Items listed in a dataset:
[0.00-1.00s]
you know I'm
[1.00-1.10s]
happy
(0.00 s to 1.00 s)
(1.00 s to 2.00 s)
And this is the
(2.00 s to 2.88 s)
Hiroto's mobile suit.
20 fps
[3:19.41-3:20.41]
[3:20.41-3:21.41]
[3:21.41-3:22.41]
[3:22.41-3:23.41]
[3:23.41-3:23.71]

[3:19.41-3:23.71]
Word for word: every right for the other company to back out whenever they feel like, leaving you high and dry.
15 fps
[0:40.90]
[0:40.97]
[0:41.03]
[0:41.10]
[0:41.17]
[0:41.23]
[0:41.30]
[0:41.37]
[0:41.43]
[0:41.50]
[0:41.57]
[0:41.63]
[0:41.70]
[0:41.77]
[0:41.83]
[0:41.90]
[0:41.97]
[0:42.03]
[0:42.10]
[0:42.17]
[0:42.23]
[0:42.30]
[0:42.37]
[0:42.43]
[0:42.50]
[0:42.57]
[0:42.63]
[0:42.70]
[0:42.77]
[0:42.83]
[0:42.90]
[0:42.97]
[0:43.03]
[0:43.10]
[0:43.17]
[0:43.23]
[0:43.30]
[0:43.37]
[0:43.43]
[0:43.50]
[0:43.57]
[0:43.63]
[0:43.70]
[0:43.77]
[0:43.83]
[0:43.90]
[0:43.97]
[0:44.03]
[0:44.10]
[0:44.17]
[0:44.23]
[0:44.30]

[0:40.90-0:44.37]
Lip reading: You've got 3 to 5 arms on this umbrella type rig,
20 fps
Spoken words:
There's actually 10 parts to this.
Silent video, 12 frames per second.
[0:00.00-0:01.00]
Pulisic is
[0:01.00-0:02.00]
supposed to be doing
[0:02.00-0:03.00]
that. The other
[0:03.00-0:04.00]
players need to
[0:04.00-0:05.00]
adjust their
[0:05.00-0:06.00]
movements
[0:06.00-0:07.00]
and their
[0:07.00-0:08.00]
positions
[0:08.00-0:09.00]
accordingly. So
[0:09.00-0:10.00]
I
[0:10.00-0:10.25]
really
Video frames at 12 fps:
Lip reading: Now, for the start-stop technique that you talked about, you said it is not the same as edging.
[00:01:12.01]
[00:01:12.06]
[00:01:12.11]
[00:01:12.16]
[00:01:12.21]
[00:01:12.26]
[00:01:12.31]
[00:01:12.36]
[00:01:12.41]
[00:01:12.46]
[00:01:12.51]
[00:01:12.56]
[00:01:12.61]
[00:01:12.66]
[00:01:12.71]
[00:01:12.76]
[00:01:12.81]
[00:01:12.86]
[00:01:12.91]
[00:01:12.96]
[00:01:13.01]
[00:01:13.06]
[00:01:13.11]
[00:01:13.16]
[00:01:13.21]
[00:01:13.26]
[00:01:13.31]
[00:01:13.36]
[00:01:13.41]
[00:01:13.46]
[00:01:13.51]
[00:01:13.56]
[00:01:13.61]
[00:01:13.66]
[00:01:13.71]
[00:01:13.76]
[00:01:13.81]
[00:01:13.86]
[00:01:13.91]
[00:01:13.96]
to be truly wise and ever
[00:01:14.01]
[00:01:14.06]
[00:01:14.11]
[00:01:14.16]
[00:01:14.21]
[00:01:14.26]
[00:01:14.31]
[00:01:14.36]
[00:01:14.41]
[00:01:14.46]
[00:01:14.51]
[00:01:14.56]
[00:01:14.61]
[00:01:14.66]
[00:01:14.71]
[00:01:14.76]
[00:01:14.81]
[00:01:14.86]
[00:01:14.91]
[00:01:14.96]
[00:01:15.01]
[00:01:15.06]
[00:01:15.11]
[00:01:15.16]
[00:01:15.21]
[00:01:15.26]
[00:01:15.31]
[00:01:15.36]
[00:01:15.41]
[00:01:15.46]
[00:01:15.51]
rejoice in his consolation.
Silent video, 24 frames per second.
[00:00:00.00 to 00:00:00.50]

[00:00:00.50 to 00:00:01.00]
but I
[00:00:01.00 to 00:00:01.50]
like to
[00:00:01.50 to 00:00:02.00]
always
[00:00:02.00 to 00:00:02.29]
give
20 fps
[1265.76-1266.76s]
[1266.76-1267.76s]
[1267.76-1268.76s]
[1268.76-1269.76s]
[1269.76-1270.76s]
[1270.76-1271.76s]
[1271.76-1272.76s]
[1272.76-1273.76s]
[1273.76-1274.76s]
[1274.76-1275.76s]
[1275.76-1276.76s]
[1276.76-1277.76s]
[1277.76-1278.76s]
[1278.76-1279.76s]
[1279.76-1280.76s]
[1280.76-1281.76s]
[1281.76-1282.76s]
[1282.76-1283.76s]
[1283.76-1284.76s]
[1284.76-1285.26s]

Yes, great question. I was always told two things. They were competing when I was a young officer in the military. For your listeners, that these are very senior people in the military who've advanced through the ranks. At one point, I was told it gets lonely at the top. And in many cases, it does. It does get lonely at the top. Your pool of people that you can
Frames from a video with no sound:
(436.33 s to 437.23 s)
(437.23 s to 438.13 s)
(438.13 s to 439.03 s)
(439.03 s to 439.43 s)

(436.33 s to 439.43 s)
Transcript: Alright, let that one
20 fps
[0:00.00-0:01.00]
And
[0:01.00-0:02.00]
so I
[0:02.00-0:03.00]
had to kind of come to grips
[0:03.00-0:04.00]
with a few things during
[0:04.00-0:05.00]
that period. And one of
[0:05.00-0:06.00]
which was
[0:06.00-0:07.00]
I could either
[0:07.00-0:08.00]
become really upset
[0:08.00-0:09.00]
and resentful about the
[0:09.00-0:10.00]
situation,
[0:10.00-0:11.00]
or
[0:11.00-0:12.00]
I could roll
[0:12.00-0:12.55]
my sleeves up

- [WHAT IS NEEDED]:
Using the data above, print exactly the lines from the line that contains "[0:10.00-0:10.25]" through the line that contains "[00:01:12.56]", with both included.

- [YOUR RESPONSE]:
[0:10.00-0:10.25]
really
Video frames at 12 fps:
Lip reading: Now, for the start-stop technique that you talked about, you said it is not the same as edging.
[00:01:12.01]
[00:01:12.06]
[00:01:12.11]
[00:01:12.16]
[00:01:12.21]
[00:01:12.26]
[00:01:12.31]
[00:01:12.36]
[00:01:12.41]
[00:01:12.46]
[00:01:12.51]
[00:01:12.56]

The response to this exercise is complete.